La censure caractérise également la réalité politique. Chaque nouveau président tente d'effacer les réalisations de son prédécesseur. Les ministres et les walis faisaient de même à tel point que la notion d'accumulation est inexistante dans le territoire politique algérien. Même l'image de l'autre responsable est souvent gommée.
La censure touche toutes les catégories politiques sans exception dans la mesure où l'exclusion est souvent la caractéristique essentielle des formations politiques. Il y eut même des journalistes et des politiques qui demandèrent le retrait pur et simple des Mémoires de Ali Kafi comme il y avait beaucoup de monde, aujourd'hui converti dans l'opposition, qui avait condamné ou observé le silence après la diffusion du Manifeste de Ferhat Abbas en 1976, lors de la Charte nationale, ce qui avait valu à ses rédacteurs l'«emprisonnement» et la «résidence surveillée».
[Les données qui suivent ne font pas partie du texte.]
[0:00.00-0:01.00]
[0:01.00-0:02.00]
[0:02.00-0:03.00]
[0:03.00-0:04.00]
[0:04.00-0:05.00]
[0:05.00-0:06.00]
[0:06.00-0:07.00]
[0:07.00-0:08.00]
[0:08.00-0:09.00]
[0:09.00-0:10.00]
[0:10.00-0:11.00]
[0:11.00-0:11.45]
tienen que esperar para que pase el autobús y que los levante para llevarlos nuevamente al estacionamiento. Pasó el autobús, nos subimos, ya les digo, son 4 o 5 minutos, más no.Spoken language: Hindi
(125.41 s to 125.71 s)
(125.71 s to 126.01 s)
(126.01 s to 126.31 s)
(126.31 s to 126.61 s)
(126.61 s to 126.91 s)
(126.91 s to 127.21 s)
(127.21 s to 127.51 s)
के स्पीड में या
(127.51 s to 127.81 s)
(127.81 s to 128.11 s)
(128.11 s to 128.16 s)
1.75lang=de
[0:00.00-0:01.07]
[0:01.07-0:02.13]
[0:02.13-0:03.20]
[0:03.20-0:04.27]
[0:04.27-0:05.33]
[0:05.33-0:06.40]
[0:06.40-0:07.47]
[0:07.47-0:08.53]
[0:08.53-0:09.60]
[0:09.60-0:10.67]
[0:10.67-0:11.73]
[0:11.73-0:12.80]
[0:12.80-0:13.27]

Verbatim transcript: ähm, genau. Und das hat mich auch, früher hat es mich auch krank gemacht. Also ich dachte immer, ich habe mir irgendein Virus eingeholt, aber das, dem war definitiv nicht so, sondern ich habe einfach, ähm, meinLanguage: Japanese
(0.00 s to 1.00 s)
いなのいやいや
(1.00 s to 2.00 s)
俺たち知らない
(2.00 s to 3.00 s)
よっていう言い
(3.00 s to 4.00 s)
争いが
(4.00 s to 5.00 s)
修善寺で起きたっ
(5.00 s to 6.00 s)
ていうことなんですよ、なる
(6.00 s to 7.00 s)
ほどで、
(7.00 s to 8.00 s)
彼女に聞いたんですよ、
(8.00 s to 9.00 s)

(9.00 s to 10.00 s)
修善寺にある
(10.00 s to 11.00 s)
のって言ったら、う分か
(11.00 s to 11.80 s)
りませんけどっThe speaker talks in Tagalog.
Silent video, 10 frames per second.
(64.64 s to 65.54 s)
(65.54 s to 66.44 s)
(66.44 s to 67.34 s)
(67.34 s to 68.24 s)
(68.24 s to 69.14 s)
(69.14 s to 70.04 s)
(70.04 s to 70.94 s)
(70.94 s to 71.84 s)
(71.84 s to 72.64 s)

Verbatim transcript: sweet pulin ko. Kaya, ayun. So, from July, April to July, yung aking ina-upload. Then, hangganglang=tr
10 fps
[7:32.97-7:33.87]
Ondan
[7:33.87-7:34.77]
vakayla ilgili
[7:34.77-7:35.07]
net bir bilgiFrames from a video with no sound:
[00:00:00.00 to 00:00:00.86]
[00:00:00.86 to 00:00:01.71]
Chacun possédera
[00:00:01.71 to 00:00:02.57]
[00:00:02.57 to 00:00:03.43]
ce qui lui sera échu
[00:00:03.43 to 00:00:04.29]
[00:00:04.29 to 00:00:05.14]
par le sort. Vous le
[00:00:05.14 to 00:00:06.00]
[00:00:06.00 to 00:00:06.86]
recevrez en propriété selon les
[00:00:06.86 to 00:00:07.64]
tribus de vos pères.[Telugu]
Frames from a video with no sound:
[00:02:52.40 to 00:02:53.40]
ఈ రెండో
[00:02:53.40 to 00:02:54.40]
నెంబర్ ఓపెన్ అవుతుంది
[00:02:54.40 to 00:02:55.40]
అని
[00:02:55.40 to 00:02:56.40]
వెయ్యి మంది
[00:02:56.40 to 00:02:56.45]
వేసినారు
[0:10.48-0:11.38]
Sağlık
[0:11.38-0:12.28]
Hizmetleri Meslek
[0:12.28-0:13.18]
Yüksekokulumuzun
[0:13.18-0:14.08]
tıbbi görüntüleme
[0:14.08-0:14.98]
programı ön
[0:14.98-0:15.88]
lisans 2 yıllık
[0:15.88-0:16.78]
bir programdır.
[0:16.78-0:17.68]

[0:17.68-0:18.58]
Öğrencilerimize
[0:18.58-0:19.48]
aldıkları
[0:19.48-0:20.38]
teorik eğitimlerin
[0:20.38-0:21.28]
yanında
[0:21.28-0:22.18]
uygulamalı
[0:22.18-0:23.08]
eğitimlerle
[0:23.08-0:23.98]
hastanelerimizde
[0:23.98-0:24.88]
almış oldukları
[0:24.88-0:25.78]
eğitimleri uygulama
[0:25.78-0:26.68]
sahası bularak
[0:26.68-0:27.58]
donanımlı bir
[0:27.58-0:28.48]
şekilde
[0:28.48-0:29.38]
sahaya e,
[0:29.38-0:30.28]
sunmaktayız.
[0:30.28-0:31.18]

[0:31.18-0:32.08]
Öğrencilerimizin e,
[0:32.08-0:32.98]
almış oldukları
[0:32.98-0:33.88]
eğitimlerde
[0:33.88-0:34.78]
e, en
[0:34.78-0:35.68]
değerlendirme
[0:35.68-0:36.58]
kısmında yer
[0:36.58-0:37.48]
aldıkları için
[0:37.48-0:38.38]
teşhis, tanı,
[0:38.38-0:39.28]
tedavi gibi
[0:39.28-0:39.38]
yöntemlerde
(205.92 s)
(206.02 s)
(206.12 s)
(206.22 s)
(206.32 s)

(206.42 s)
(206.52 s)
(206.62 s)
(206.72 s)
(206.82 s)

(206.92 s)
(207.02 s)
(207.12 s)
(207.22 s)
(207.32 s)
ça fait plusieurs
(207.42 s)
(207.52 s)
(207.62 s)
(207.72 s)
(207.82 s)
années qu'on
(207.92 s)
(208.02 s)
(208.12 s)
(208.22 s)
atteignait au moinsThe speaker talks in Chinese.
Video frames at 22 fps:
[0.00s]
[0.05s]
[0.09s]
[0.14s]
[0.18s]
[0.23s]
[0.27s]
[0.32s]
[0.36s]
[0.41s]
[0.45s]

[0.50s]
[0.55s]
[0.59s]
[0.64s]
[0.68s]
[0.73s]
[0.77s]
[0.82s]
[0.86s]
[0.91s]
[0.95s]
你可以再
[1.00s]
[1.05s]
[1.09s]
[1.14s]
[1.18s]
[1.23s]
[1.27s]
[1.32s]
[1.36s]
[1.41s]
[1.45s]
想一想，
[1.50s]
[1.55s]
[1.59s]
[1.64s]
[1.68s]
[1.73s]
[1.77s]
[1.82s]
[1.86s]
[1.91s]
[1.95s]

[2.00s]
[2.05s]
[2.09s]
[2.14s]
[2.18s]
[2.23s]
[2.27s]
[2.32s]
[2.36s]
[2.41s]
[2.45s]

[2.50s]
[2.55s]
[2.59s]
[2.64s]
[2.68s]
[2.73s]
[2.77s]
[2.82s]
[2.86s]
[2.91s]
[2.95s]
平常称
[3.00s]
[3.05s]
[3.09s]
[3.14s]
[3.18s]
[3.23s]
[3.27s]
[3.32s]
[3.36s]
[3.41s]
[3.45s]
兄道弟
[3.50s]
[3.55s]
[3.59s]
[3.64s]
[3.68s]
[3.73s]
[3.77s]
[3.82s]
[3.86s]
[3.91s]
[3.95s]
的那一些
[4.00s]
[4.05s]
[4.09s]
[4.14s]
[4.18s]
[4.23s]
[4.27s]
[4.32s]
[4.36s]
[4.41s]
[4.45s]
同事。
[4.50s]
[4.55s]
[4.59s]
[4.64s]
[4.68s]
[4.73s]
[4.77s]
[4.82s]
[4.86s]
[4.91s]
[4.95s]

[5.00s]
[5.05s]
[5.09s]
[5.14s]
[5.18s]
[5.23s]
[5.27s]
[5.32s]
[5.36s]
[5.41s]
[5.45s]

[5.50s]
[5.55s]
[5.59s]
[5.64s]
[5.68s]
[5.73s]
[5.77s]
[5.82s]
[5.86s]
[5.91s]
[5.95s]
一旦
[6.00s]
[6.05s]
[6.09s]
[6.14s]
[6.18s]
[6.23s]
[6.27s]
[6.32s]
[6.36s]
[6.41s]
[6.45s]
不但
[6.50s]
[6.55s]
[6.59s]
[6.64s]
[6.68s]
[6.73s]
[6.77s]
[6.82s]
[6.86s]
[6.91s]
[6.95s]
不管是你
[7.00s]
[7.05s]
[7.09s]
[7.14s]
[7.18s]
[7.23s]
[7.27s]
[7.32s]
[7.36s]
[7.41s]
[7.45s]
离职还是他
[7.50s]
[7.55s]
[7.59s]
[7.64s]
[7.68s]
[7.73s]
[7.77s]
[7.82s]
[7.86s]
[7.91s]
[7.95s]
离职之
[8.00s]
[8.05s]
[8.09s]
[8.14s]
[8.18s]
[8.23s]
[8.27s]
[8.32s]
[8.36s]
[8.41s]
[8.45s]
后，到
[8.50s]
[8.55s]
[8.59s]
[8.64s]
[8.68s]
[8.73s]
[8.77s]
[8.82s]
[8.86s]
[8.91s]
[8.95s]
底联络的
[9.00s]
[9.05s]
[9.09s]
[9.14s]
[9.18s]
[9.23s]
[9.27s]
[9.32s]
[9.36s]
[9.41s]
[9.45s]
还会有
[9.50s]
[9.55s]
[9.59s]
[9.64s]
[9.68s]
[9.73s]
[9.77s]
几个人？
On a même essayé d'empêcher l'organisation d'un colloque sur Messali el Hadj. Les historiens et les universitaires n'ont même pas réagi contre cette grave attitude. La liberté d'expression devient une entité à géométrie variable comme la notion de démocratie.
La censure est-elle nécessaire dans certaines conditions? Le débat reste encore ouvert dans de nombreux pays. En Algérie, faut-il tout dire? Les choses sont complexes quand il s'agit de la censure. La vie privée des uns et des autres est-elle sujette à exposition dans les médias? Autant de questions qui attendent débats.